-------- GIVEN INFORMATION --------
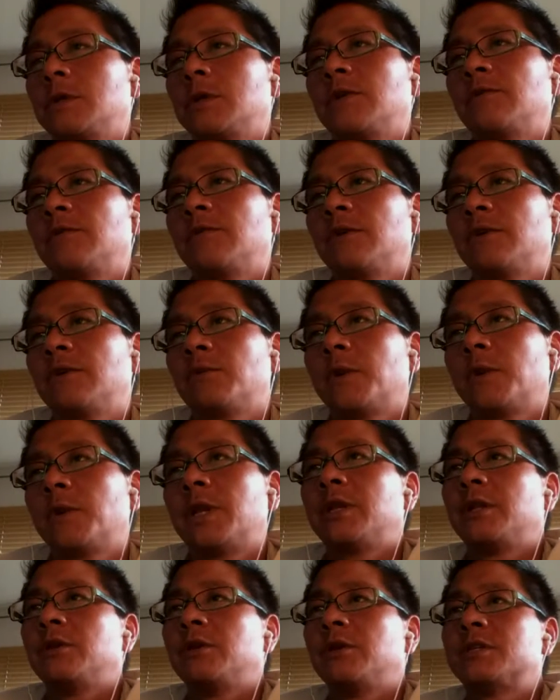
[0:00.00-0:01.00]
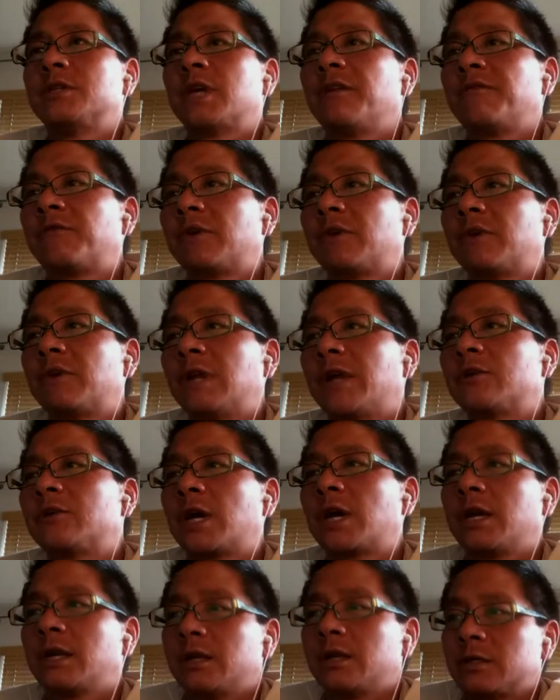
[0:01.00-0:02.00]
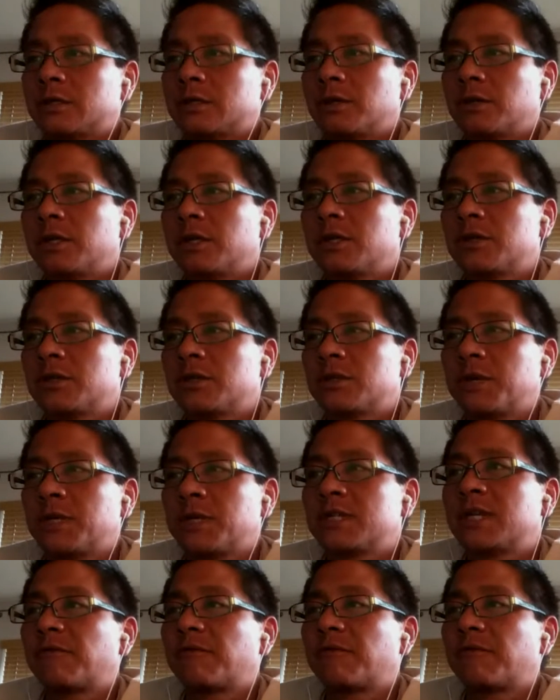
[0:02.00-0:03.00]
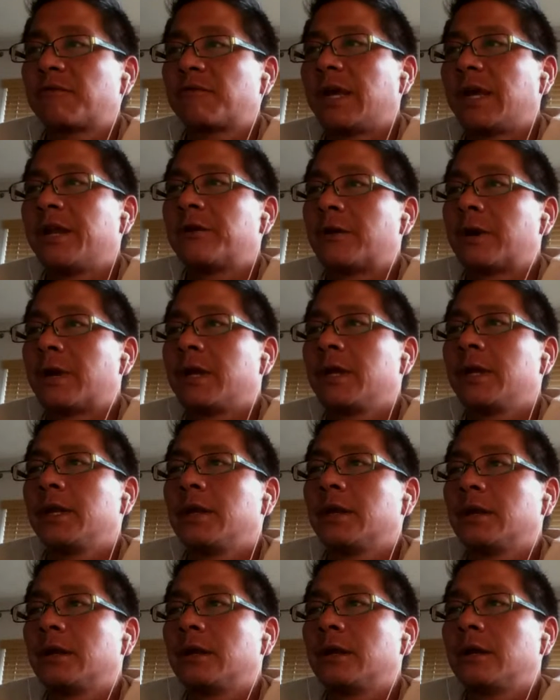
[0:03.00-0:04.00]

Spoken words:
Even when you set it for later, so this one is set for later, right?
--------
• TASK OBJECTIVE: Would you mind returning each entry above word for word, skipping the images?

• RESPONSE TO THE EXERCISE:
[0:00.00-0:01.00]
[0:01.00-0:02.00]
[0:02.00-0:03.00]
[0:03.00-0:04.00]

Spoken words:
Even when you set it for later, so this one is set for later, right?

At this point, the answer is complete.